You can write your plugin in a simple R script, or you write it in a
custom R package that depends on
crew
. Published packages with launcher
plugins are powerful extensions that enhance crew
for the
entire open-source community. See R
Packages by Hadley Wickham
and Jenny Bryan for how to
write an R package.
Scope
This vignette demonstrates how to write a crew
launcher
plugin. It assumes prior familiarity with R6
classes and the computing platform of your plugin.
Implementation
To create your own launcher plugin, write an R6
subclass of crew_class_launcher
with a launch_worker()
method analogous the one in the local
process launcher. launch_worker()
must accept the same
arguments as the local
process launch_worker()
method, generate a call to crew_worker()
,
and then submit a new job or process to run that call.
Network
Each worker that launches must be able to dial into the client over
the local network.
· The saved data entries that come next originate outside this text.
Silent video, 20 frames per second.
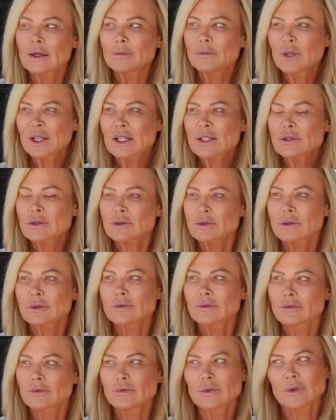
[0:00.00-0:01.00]
because
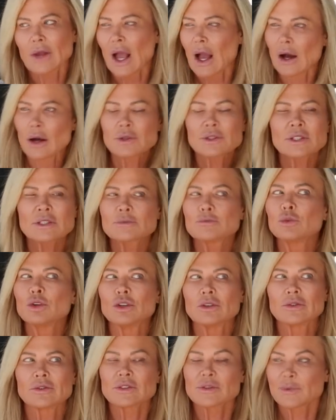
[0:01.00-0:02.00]
houses
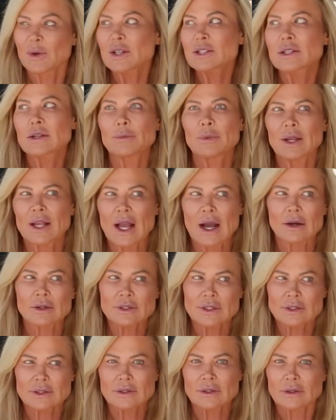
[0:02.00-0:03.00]
move, especially big
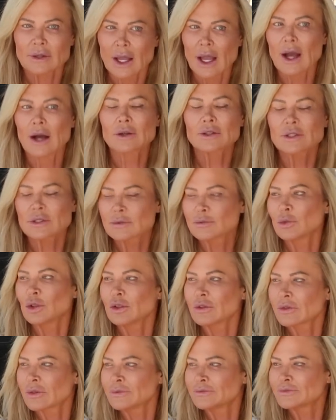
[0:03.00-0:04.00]
houses. Houses
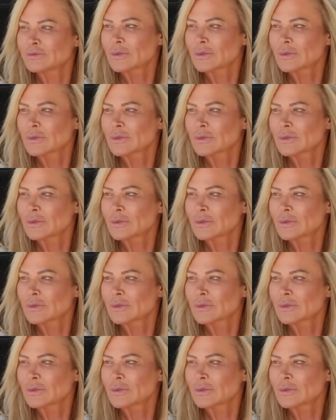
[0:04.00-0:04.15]
move.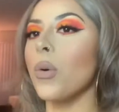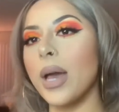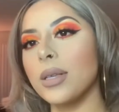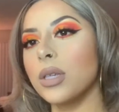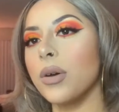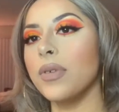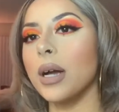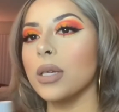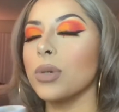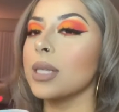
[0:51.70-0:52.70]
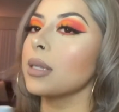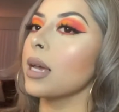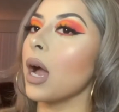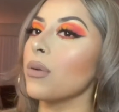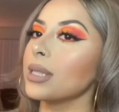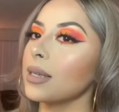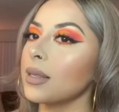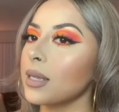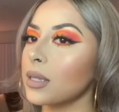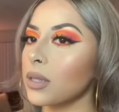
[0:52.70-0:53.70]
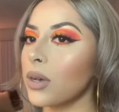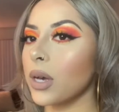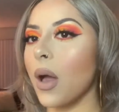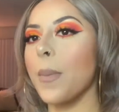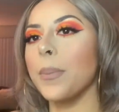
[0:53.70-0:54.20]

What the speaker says: Okay, so if you guys want to see how I did this look,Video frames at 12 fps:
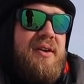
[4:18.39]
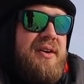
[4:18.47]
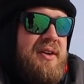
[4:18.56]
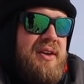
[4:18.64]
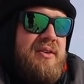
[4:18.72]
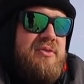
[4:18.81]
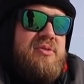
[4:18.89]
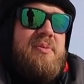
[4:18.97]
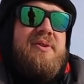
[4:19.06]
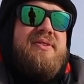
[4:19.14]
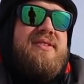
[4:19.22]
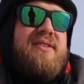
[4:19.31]
It was
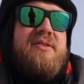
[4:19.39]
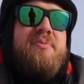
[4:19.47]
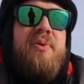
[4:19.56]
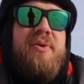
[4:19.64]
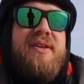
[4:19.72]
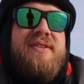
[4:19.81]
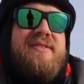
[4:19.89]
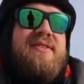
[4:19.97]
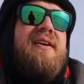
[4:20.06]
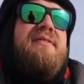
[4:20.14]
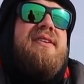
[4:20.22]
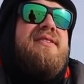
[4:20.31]
about 6.7
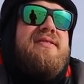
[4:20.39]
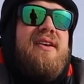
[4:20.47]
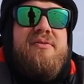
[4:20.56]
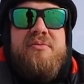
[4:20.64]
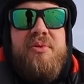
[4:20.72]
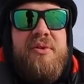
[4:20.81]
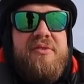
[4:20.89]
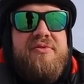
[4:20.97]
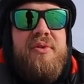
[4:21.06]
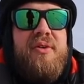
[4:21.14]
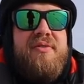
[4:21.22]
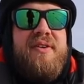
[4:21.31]
to
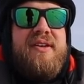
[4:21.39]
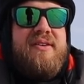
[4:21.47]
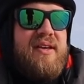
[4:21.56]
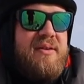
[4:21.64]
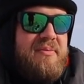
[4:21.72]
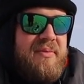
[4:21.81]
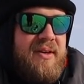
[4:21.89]
7.4 feet deep,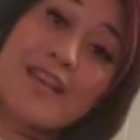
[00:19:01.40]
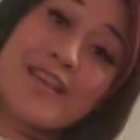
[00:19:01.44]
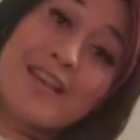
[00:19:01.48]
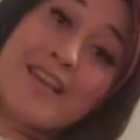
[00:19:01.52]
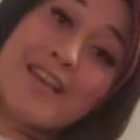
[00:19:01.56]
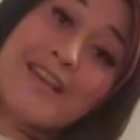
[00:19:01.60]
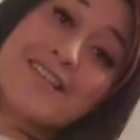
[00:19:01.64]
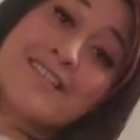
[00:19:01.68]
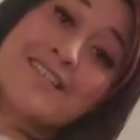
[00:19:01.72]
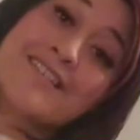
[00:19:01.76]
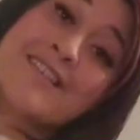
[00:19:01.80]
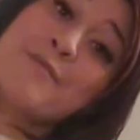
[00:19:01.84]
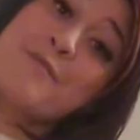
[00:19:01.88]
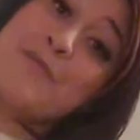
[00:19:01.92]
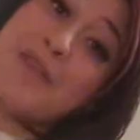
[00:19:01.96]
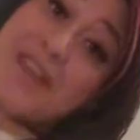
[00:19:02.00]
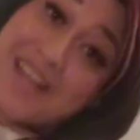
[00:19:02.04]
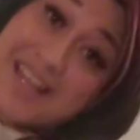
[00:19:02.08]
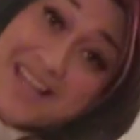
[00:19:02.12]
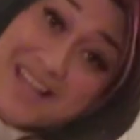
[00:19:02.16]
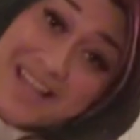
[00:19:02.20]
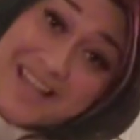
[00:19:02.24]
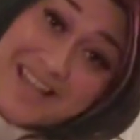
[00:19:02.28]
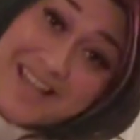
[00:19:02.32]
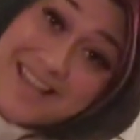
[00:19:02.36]

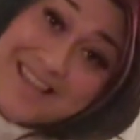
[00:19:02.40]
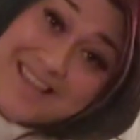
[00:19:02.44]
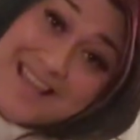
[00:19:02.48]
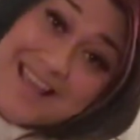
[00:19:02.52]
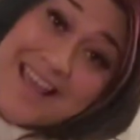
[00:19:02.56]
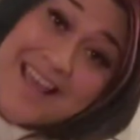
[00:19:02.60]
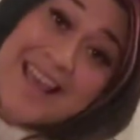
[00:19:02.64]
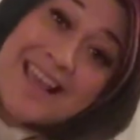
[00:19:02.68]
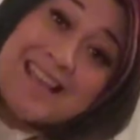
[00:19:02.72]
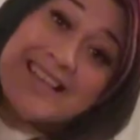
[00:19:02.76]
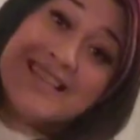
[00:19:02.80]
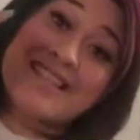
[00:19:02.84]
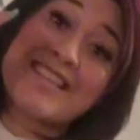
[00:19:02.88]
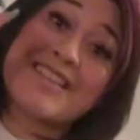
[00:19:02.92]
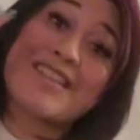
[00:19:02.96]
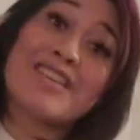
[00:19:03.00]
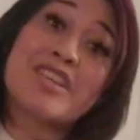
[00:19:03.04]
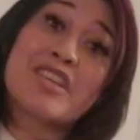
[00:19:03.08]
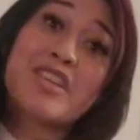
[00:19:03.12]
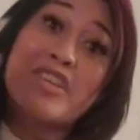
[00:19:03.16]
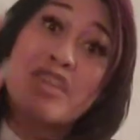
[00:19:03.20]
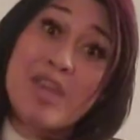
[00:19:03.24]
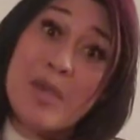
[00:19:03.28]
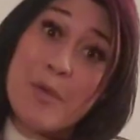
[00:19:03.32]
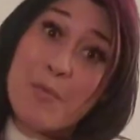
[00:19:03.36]
somebody that has
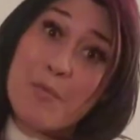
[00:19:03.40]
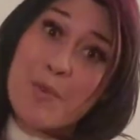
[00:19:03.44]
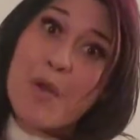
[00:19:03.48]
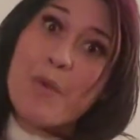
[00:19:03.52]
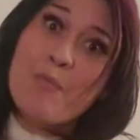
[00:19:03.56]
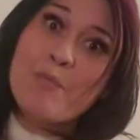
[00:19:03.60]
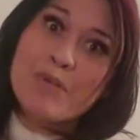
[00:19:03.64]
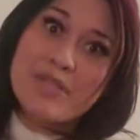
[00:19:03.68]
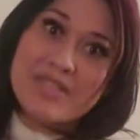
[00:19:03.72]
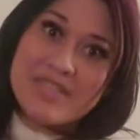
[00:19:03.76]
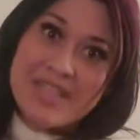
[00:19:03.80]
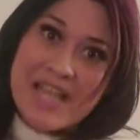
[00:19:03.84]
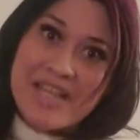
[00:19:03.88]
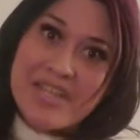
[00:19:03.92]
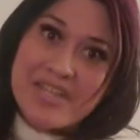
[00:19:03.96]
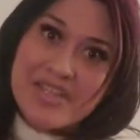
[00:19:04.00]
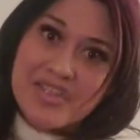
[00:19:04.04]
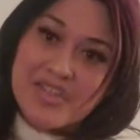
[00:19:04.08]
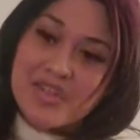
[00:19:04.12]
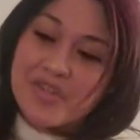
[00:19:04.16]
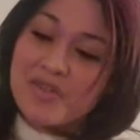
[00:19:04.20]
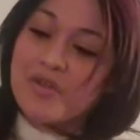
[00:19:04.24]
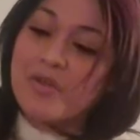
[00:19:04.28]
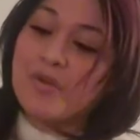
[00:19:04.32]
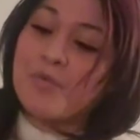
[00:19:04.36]
ship
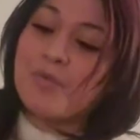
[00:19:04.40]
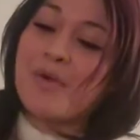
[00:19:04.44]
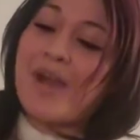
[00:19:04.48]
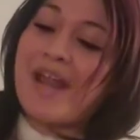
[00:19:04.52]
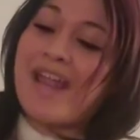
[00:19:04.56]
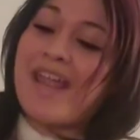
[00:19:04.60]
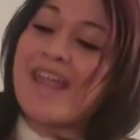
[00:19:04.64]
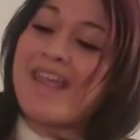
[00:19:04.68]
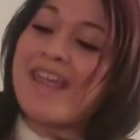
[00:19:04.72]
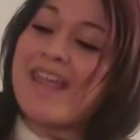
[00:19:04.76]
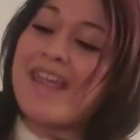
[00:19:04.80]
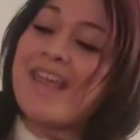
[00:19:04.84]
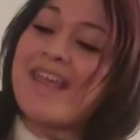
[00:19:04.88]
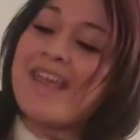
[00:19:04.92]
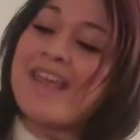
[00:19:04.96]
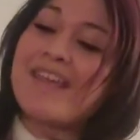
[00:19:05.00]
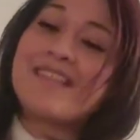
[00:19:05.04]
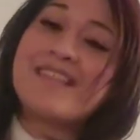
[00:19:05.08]
potential, right?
The host
argument of
crew_client()
provides the local IP address, and the
port
argument provides the TCP port. The controller helper
function (see below) should expose arguments host
and
port
in order to solve potential network problems like this
one.
By default, host
is the local IP address.
crew
assumes the local network is secure. Please take the
time to assess the network security risks of your computing environment.
Use at your own risk.
Example
The following is a custom custom launcher class whose workers are local R processes on Unix-like systems.
custom_launcher_class <- R6::R6Class(
classname = "custom_launcher_class",
inherit = crew::crew_class_launcher,
public = list(
launch_worker = function(call) {
bin <- file.path(R.home("bin"), "Rscript")
processx::process$new(
command = bin,
args = c(self$r_arguments, "-e", call),
cleanup = FALSE
)
}
)
)
Inside launch_worker()
, the
processx::process$new(command = bin, args = c(self$r_arguments, "-e", call))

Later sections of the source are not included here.